Three days before the shoot, we suddenly got the bad news that they would only be able to get 30 to 40 people to form our queue. Poster sites were already booked so we had to go ahead. But, as fate would have it, the problem became the making of the poster.

For image quality we had planned to shoot the entire queue on a 10 x 8 plate camera. So, in those pre-Apple Mac days, I came up with the idea of laying out a long length of rope in a snake-like shape right across the park area and photographing our 30 or so people at different points along it and stripping them together to form the queue.

Having purchased some rope from an ironmonger on Charlotte Street, I went into our studio to work out a shape for my queue. With the prospect of a thinner, smaller queue, the headline at the top of the poster looked unbalanced, so I split the headline over two lines and put it under our Grant Projector to enlarge it. Just like a photograph coming into focus, the poster suddenly took on a totally different persona.

By increasing the size of the headline, it instantly commanded more attention. The concept was the same but the dynamics had been reversed – it went from a big picture idea with a smaller headline to a big headline and small picture. But the end result was a more powerful visualisation of the whole idea.

The photo shoot and the final "strip up" went amazingly well and, as they say, the rest is history.

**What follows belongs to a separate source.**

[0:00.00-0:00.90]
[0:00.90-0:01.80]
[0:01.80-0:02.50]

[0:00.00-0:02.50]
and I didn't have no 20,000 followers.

We suddenly got the bad news that they would only be able to get 30 to 40 people to form our queue

When it was launched, it caused an almighty stir, sparked by the then chancellor of the exchequer Denis Healey standing up in the House of Commons and attacking it as "soap powder advertising produced by Satchy & Satchy".

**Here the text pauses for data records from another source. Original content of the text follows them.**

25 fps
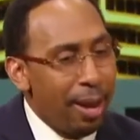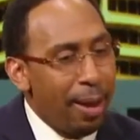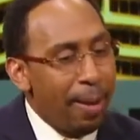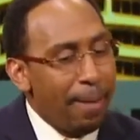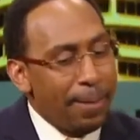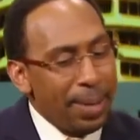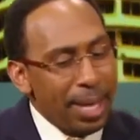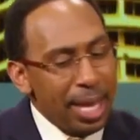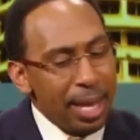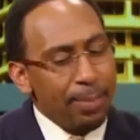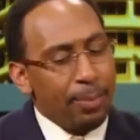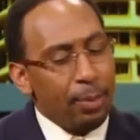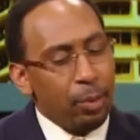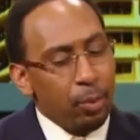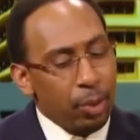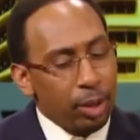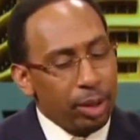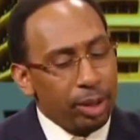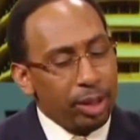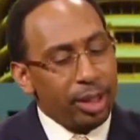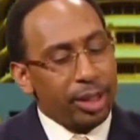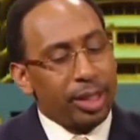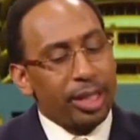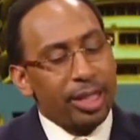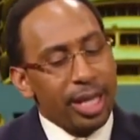People were
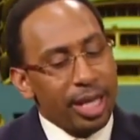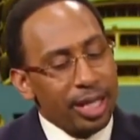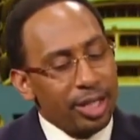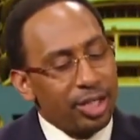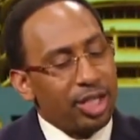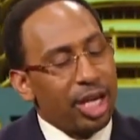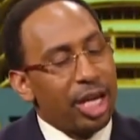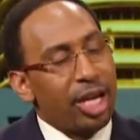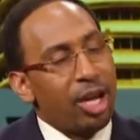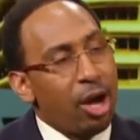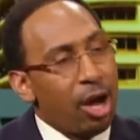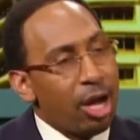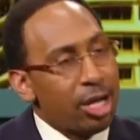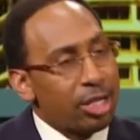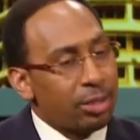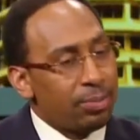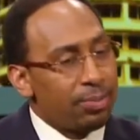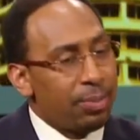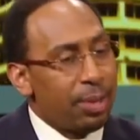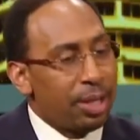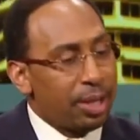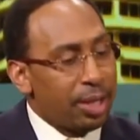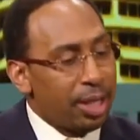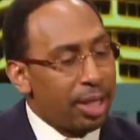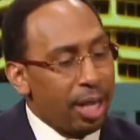looking at J.R.
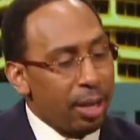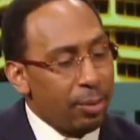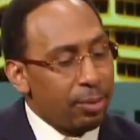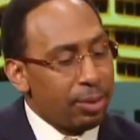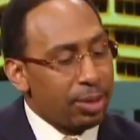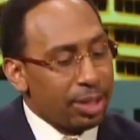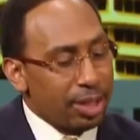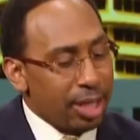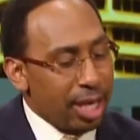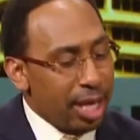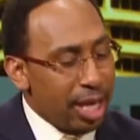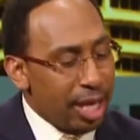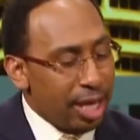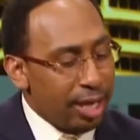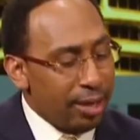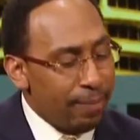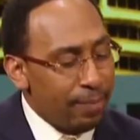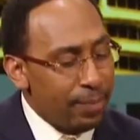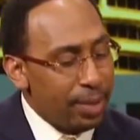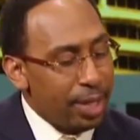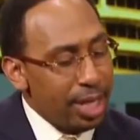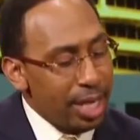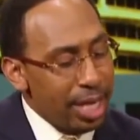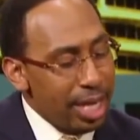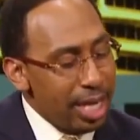Smith and they were saying,
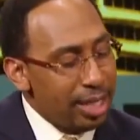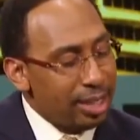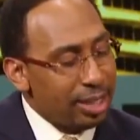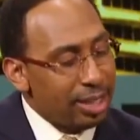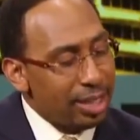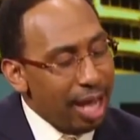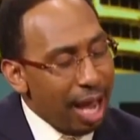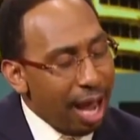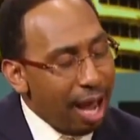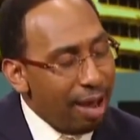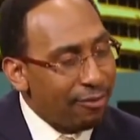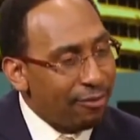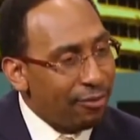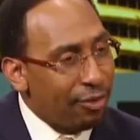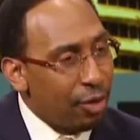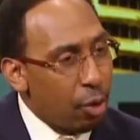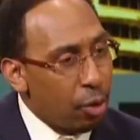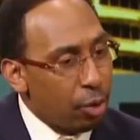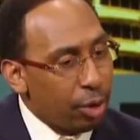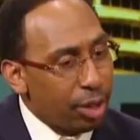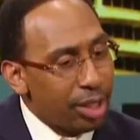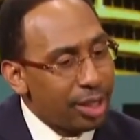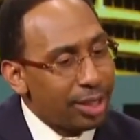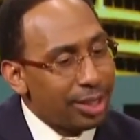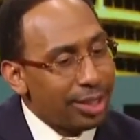he's not
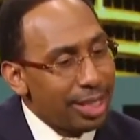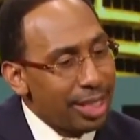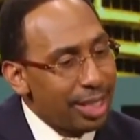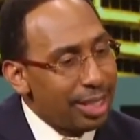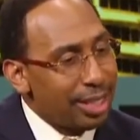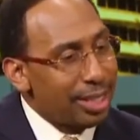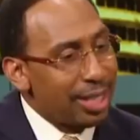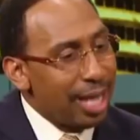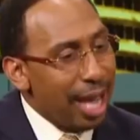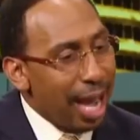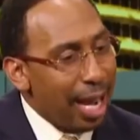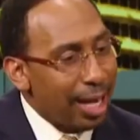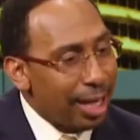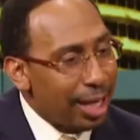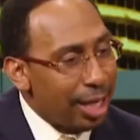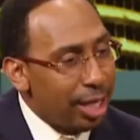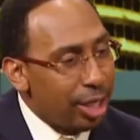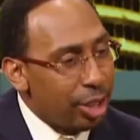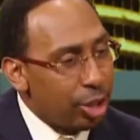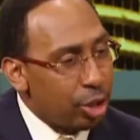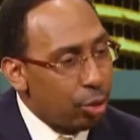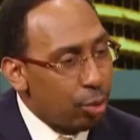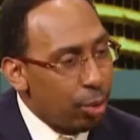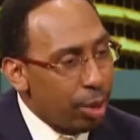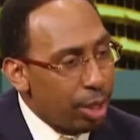focused, he's not
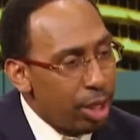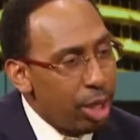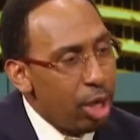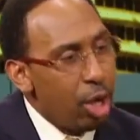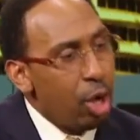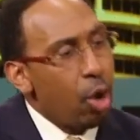into it.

Immediately every newspaper put it on their front page, every TV station had it on the news, and the more Labour kept talking about it, the more coverage it received. By the end of the first week, both the poster and the name Saatchi & Saatchi were known in every household in Britain.

It won various accolades, and in 2000 was awarded the title of "Poster of the Century" by Campaign, which was extremely generous, given it was up against Gilroy’s wonderful Guinness posters and the Lord Kitchener recruitment ad.

I recall that some time after the poster ran Charles popped into our office with a relative from New York and explained to him what we had done. Andrew laughingly brought up the subject of possible pay rises. Charles loved teasing Andrew and said: "Surely you want something more in life than just money?" Andrew quickly replied: "OK, your E-Type Jaguar."

Charles smiled, turned to me and asked what I would like. I replied that on the back staircase of the agency there was a print that was rarely seen by anyone, was totally unloved and in the corner it had a crack in the glass. It was an original print by Richard Hamilton called "Kent State".

A week later, I came into our office to find a very large parcel wrapped up, with a note to me that read: "Enjoy, Charles."